What this task involves
Whichever lines of the entries hold the word "frames" should be identified and copied.

━━━━━ Data extract ━━━━━

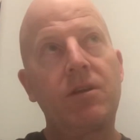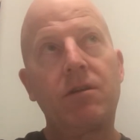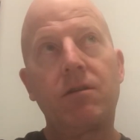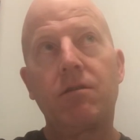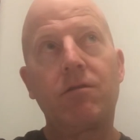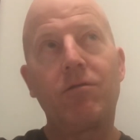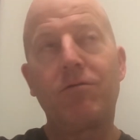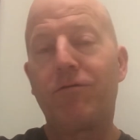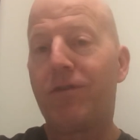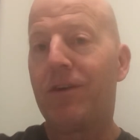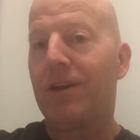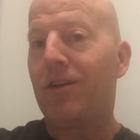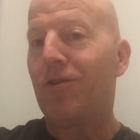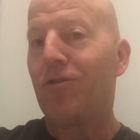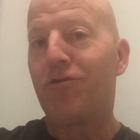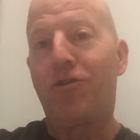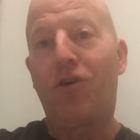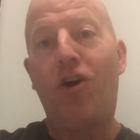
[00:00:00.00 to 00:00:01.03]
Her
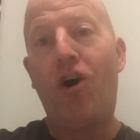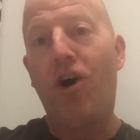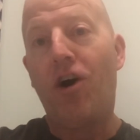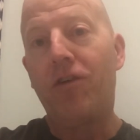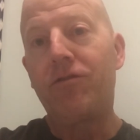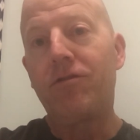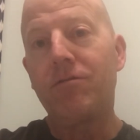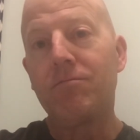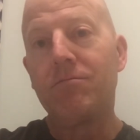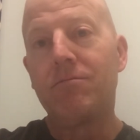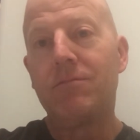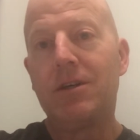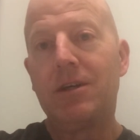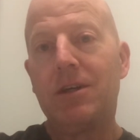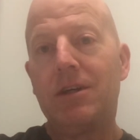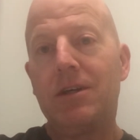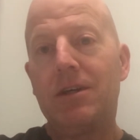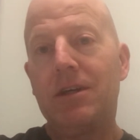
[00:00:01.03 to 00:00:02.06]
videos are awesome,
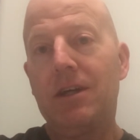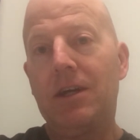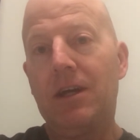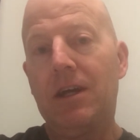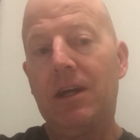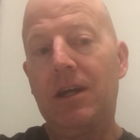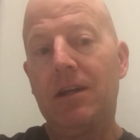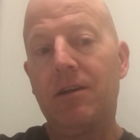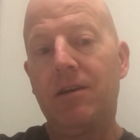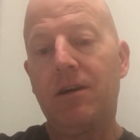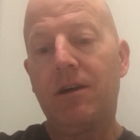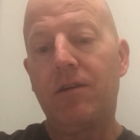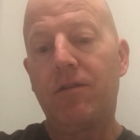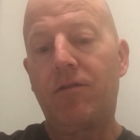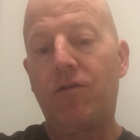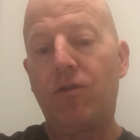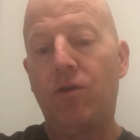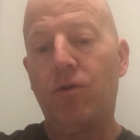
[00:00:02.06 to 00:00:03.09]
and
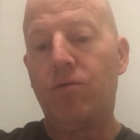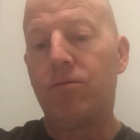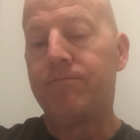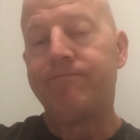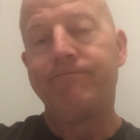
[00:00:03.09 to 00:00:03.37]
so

━━━━━
━━━━━ Data extract ━━━━━

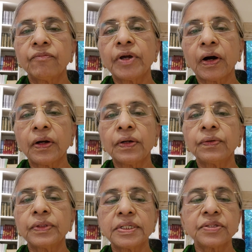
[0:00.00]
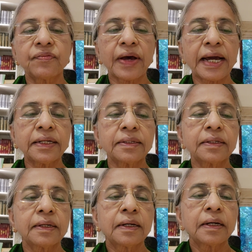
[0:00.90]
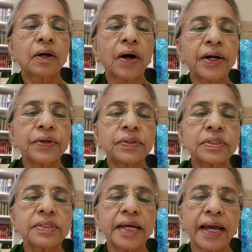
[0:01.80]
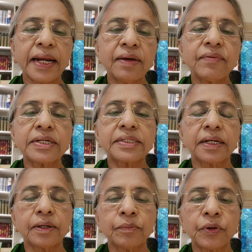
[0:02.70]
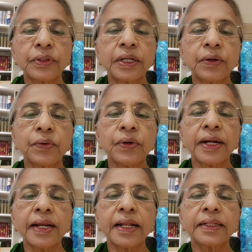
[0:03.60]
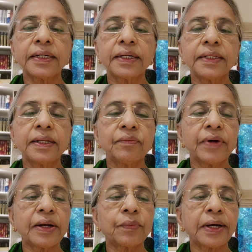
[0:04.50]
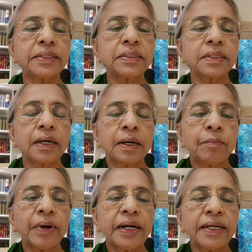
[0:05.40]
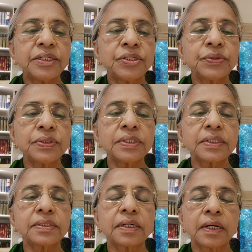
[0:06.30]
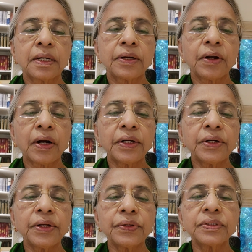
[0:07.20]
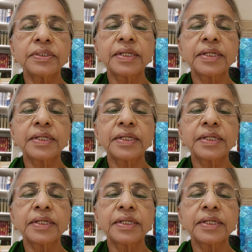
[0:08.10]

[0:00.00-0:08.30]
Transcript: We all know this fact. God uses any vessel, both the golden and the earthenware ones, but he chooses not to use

━━━━━
━━━━━ Data extract ━━━━━

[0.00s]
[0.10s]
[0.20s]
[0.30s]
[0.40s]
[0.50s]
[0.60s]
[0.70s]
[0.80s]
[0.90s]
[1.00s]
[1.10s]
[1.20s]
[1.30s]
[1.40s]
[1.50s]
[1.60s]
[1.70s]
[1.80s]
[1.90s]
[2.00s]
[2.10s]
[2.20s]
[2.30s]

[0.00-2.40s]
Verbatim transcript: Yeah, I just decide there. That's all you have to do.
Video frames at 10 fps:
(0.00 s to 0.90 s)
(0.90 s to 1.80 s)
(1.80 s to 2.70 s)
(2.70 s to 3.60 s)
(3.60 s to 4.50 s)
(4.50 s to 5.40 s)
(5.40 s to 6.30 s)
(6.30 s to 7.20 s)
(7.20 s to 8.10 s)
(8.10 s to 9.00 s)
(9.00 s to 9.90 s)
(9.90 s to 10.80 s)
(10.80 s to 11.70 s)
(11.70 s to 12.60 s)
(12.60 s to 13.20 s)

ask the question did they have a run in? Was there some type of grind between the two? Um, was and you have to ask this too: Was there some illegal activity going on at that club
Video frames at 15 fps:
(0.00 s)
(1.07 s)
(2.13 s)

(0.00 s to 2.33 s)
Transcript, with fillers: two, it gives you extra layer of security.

━━━━━

Task output
Video frames at 10 fps:
Video frames at 15 fps:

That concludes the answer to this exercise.